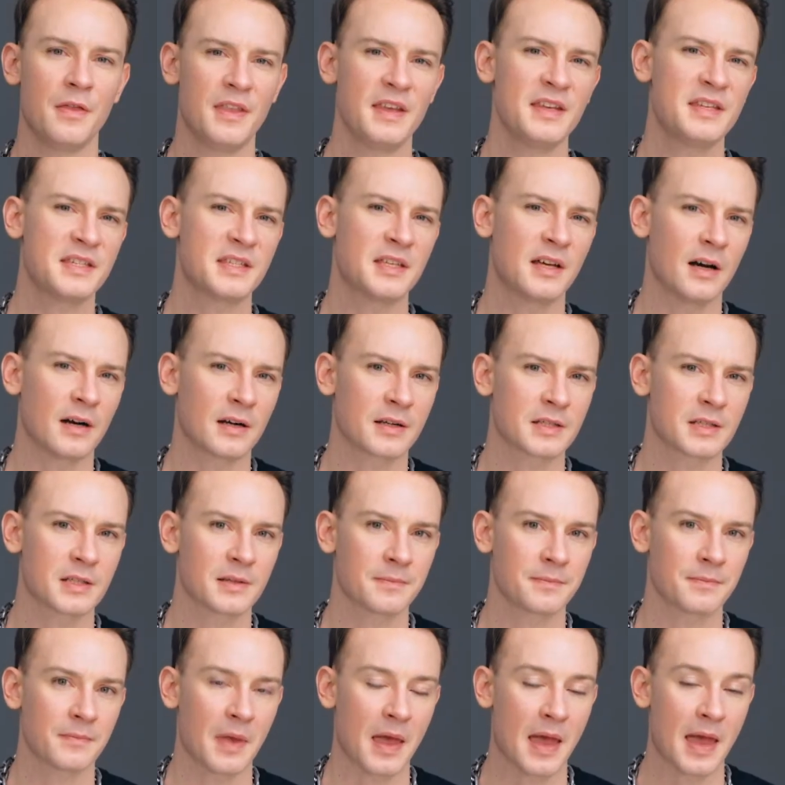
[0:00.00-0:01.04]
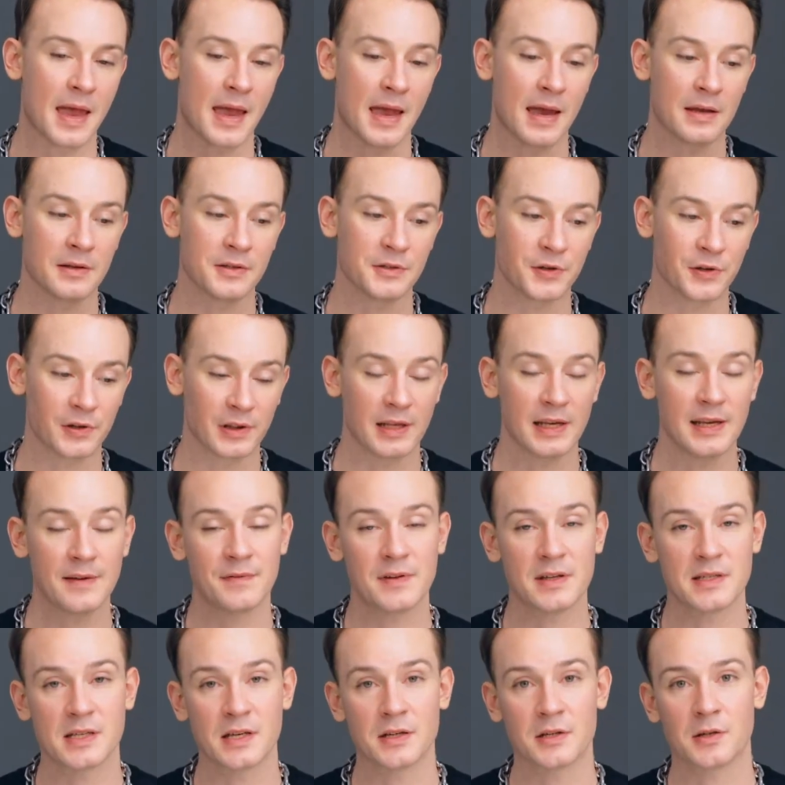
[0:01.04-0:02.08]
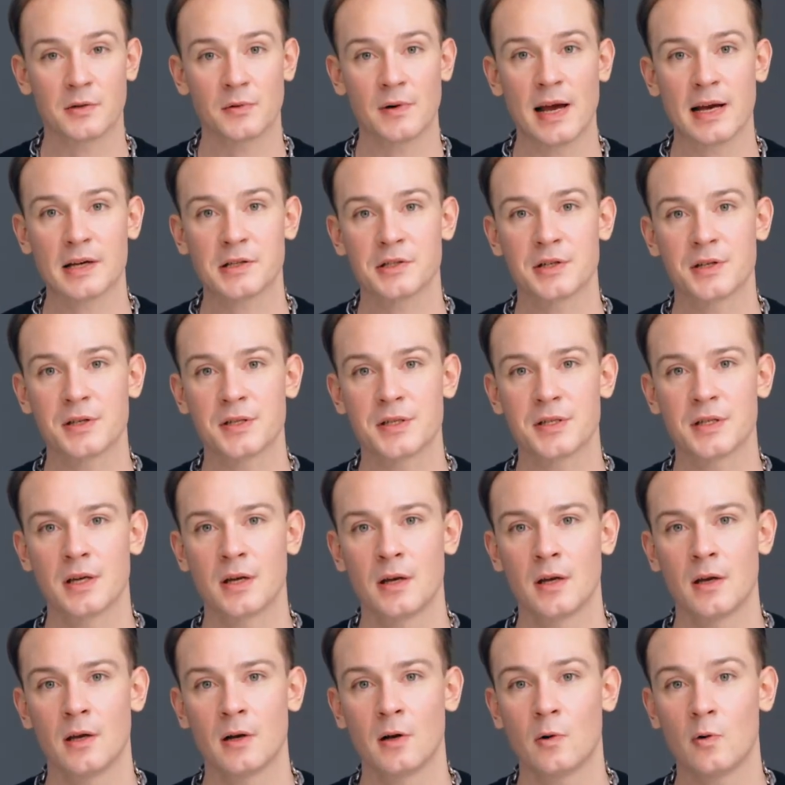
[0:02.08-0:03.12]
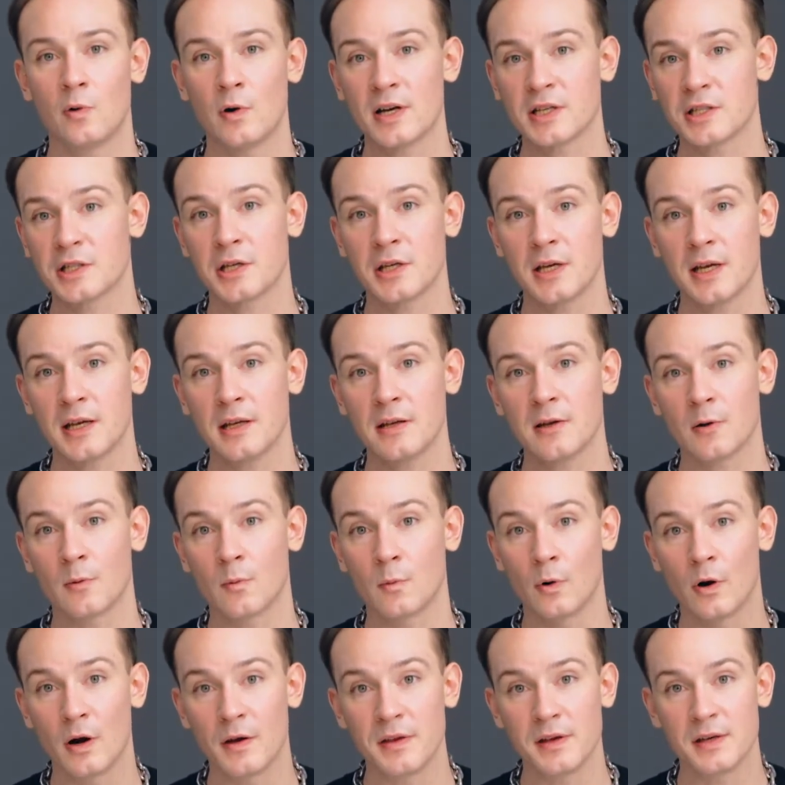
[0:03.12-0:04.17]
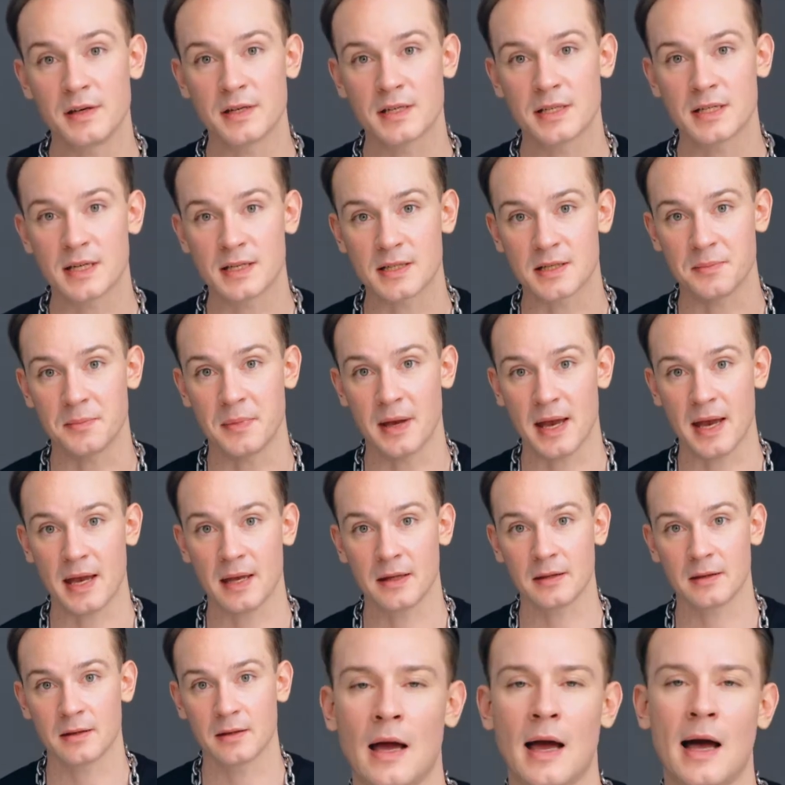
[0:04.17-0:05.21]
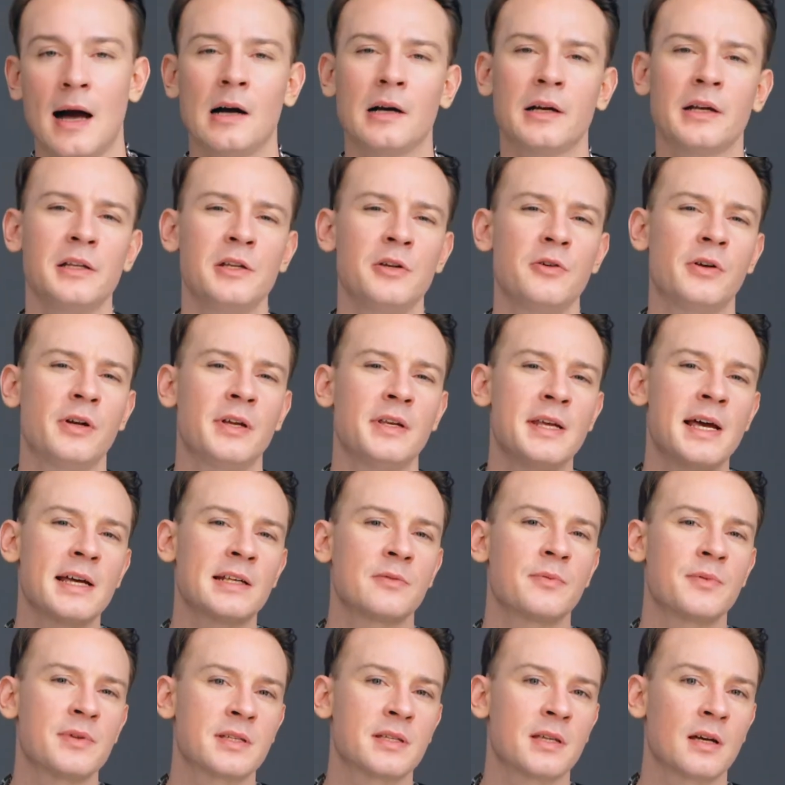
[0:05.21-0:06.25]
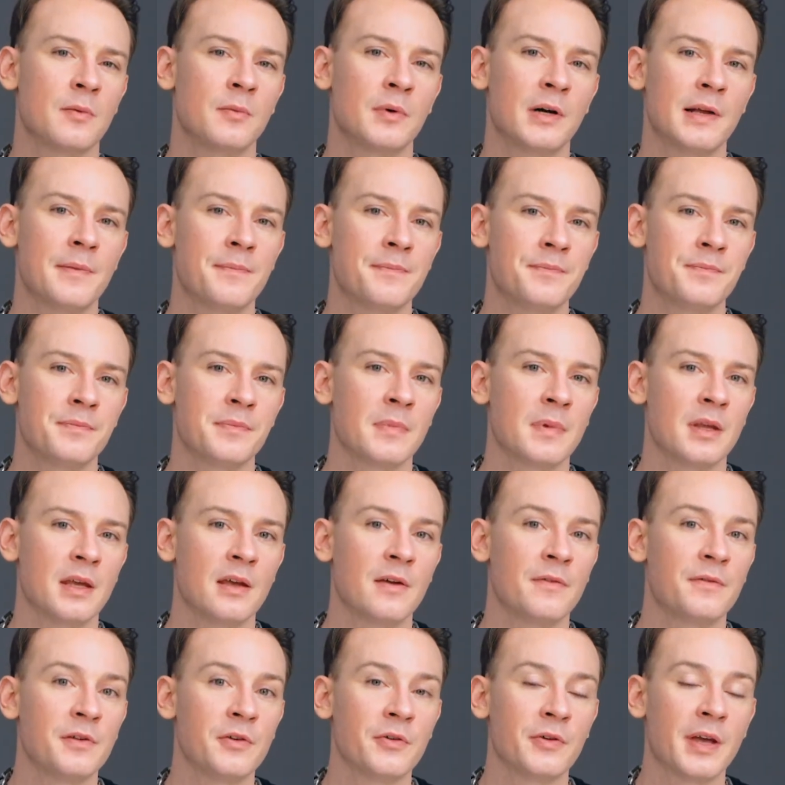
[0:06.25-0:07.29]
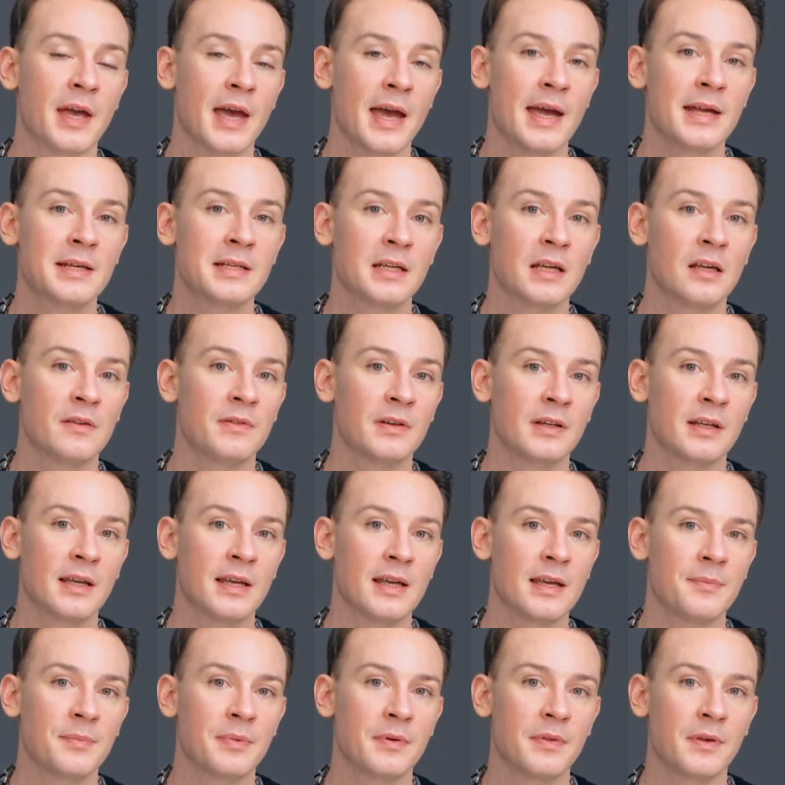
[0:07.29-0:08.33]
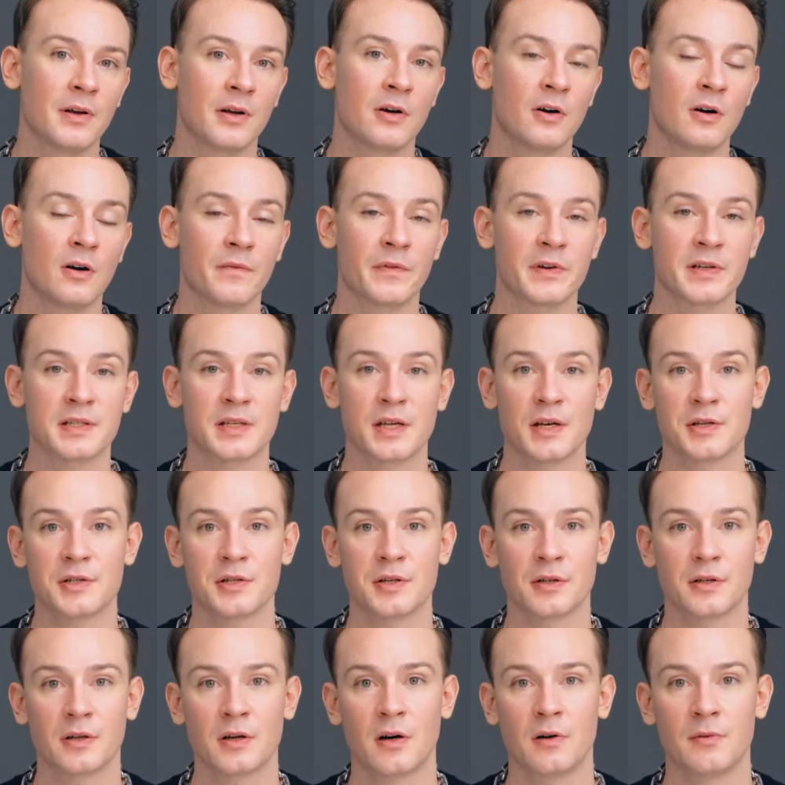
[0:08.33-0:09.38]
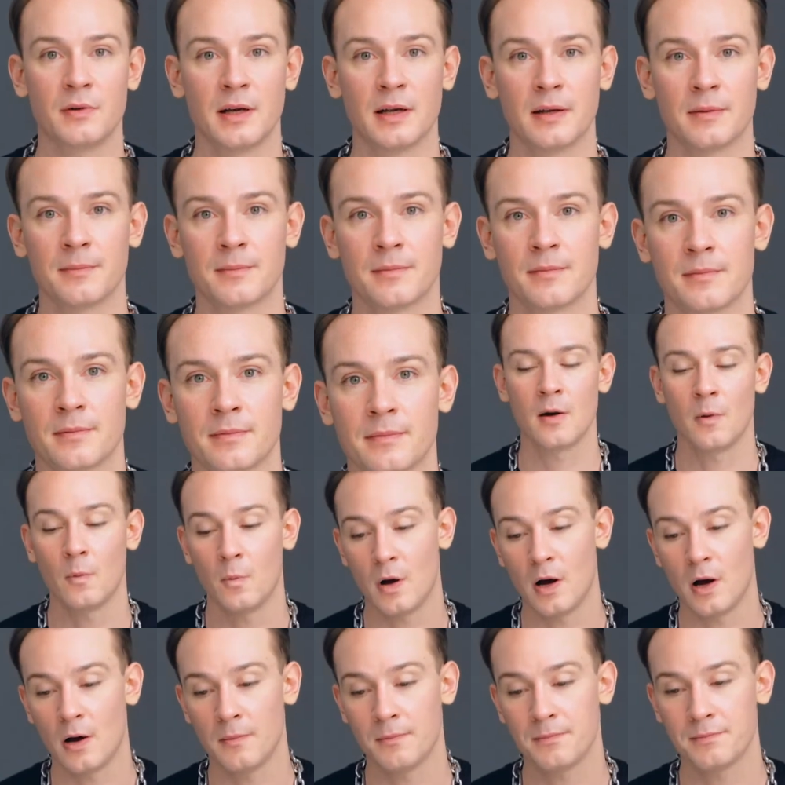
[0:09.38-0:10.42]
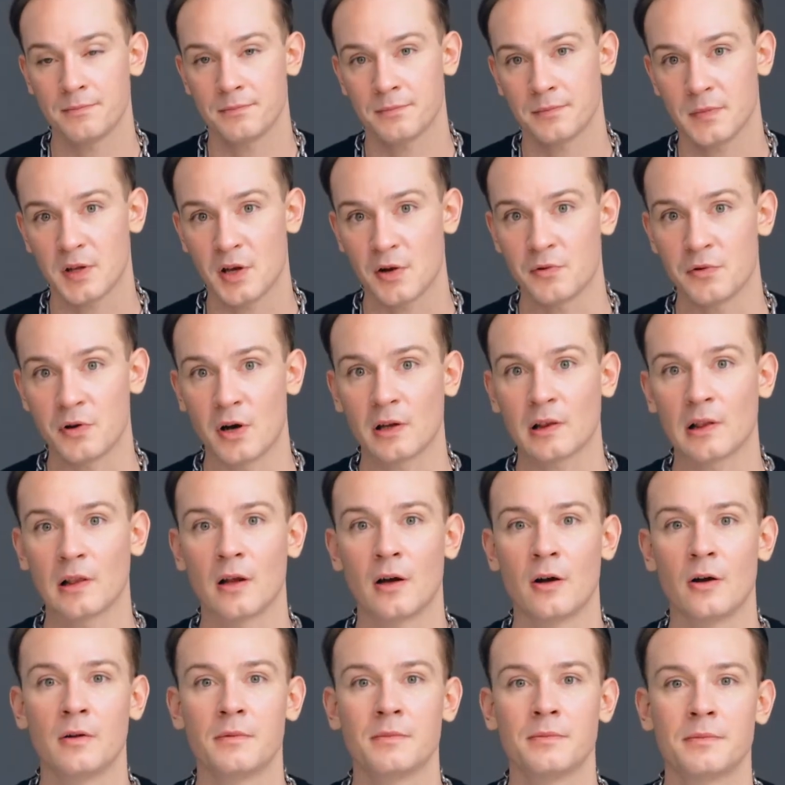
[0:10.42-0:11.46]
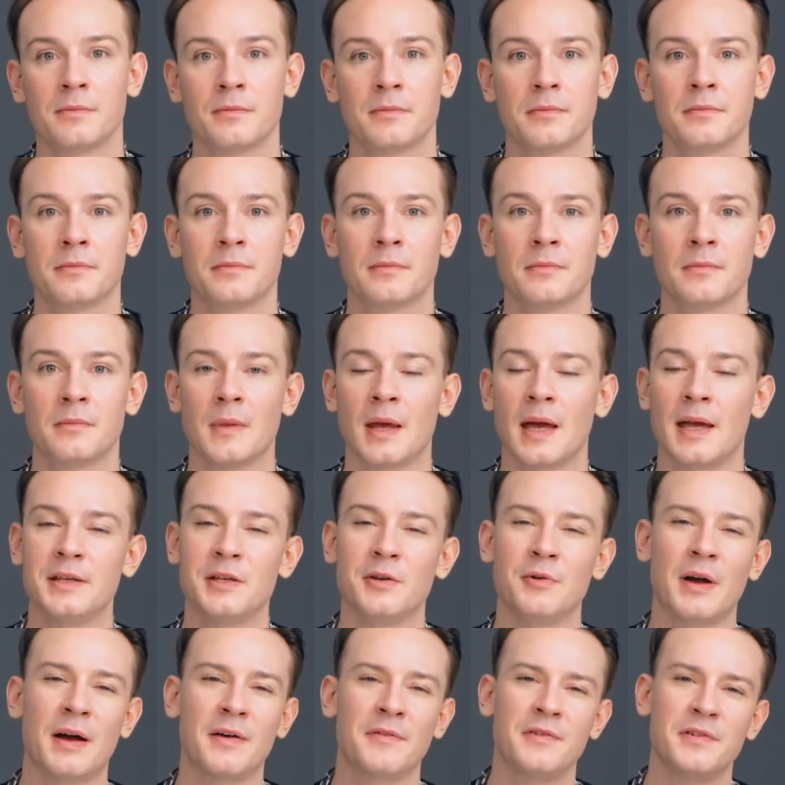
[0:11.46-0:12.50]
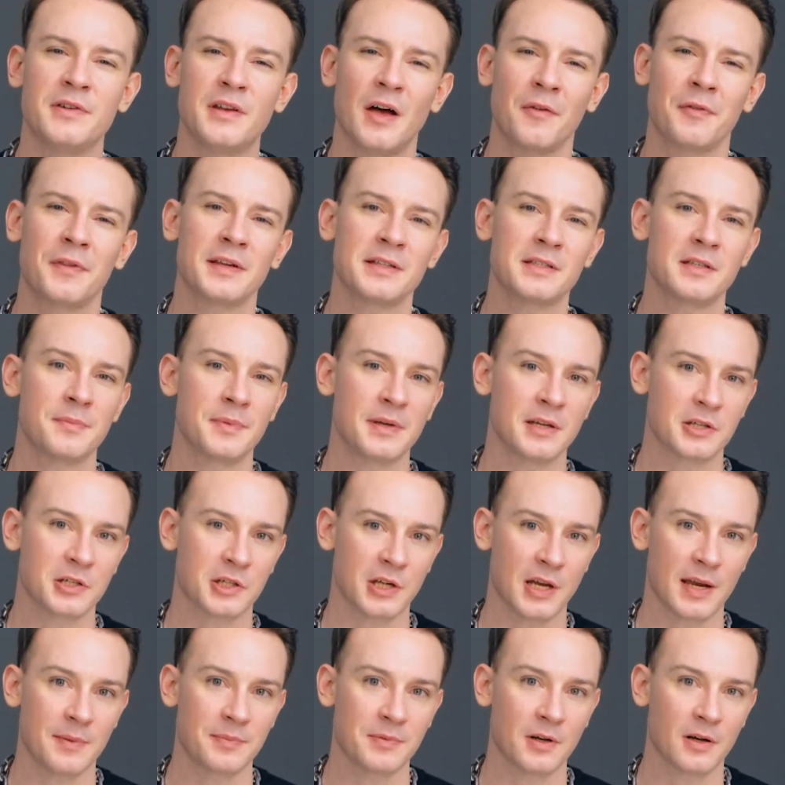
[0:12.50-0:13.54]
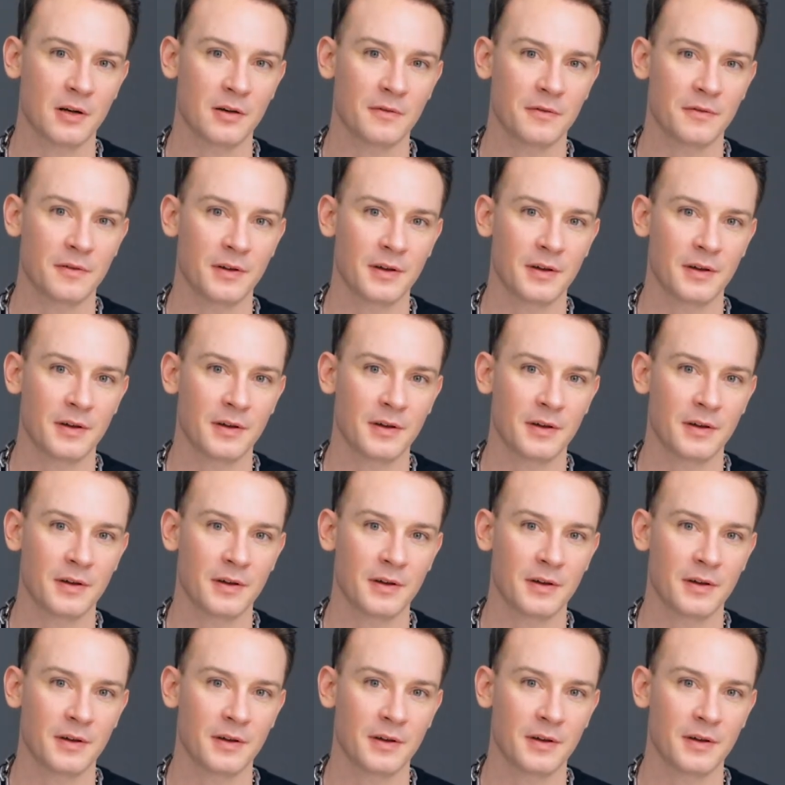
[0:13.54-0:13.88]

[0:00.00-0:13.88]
This sucks, and you leave these interactions questioning your worthiness as a man. How can you connect with someone if you can't even keep the conversation going? Well, you're not alone, and you have nothing to be ashamed of.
#####
• [Task details] Nothing but the pictures may be dropped; restate the material word for word.

• [Solution for this task]
[0:00.00-0:01.04]
[0:01.04-0:02.08]
[0:02.08-0:03.12]
[0:03.12-0:04.17]
[0:04.17-0:05.21]
[0:05.21-0:06.25]
[0:06.25-0:07.29]
[0:07.29-0:08.33]
[0:08.33-0:09.38]
[0:09.38-0:10.42]
[0:10.42-0:11.46]
[0:11.46-0:12.50]
[0:12.50-0:13.54]
[0:13.54-0:13.88]

[0:00.00-0:13.88]
This sucks, and you leave these interactions questioning your worthiness as a man. How can you connect with someone if you can't even keep the conversation going? Well, you're not alone, and you have nothing to be ashamed of.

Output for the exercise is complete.